Important nuance: memory and context window

Notice how the messages list is growing? Classic LLMs (at least the vast majority of models prior to 2025-2026) inherently operate “without memory” (they are stateless). Therefore, OpenClaw (and any other agent) attaches all past messages (user requests, tool calls, and their results) with each new interaction.

These messages will accumulate and be passed again and again as long as they fit into the context window (the memory limit of a specific model, e.g., 128 thousand tokens). As soon as the dialogue history grows too large and stops fitting into this limit, the agent begins trimming the oldest messages from the beginning of the history (which is why the model starts to “forget”), to free up space for new steps and stay within the model’s context window limits.
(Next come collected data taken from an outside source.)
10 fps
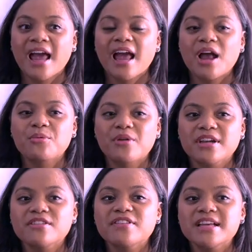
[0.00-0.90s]
In one
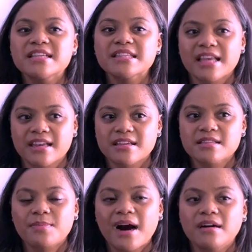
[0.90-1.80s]
of his
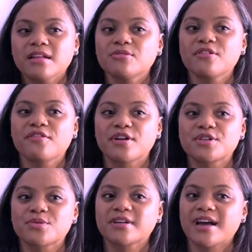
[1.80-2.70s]
letters, Paulo referred
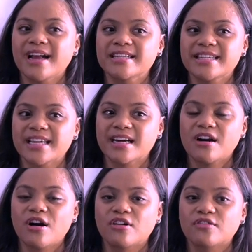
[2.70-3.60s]
to an idea
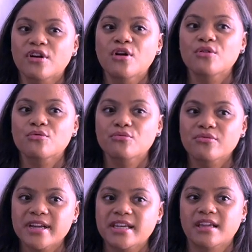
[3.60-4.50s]
of
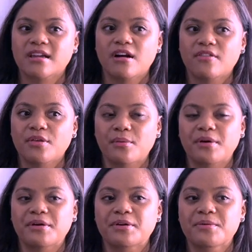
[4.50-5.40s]
reading of the
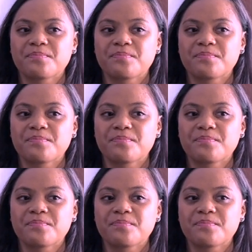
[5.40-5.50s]
world,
P.S. The AI industry is evolving rapidly. Now there are models emerging with built-in memory (stateful APIs) and agent models that know how to store dialogue context on their side, or even have their own tools “under the hood”. Nevertheless, the ‘stateless communication’ mechanism described above (where the client itself passes the entire history and tool schemas in JSON) is the foundation upon which 99% of current AI applications are built.

Step 6: Final response

The LLM (e.g., OpenAI) looks at the updated history. It sees:

The user asked about the amount of sugar in the charlotte recipe.
I asked to call the search function.
I was returned a list of two files.
I asked to call the read function for the second file.
The function read the file and returned the recipe text.

The model analyzes this text and generates the final human response: “To prepare the charlotte, you will need 1 cup of sugar”.
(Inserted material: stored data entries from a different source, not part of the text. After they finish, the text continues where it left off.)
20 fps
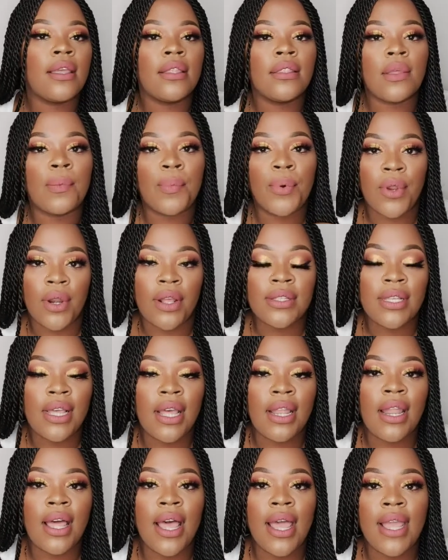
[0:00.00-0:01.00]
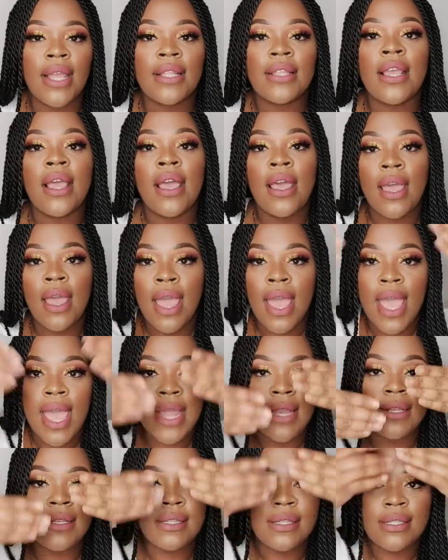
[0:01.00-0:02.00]
the products I like,
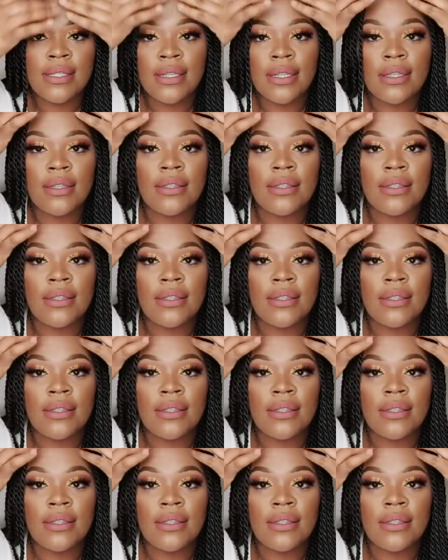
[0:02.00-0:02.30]
hence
Here is what this final JSON from the model looks like technically:

{
	"role": "assistant",
	"content": "To prepare the charlotte, you will need 1 cup of sugar"
}

This JSON is returned to OpenClaw, and OpenClaw extracts the text from the content field and displays it to the user in the interface.

OpenClaw, GitHub Copilot, and others all work exactly the same way: they provide the LLM with a list of tools, ask it to make a decision, and then perform the execution locally themselves.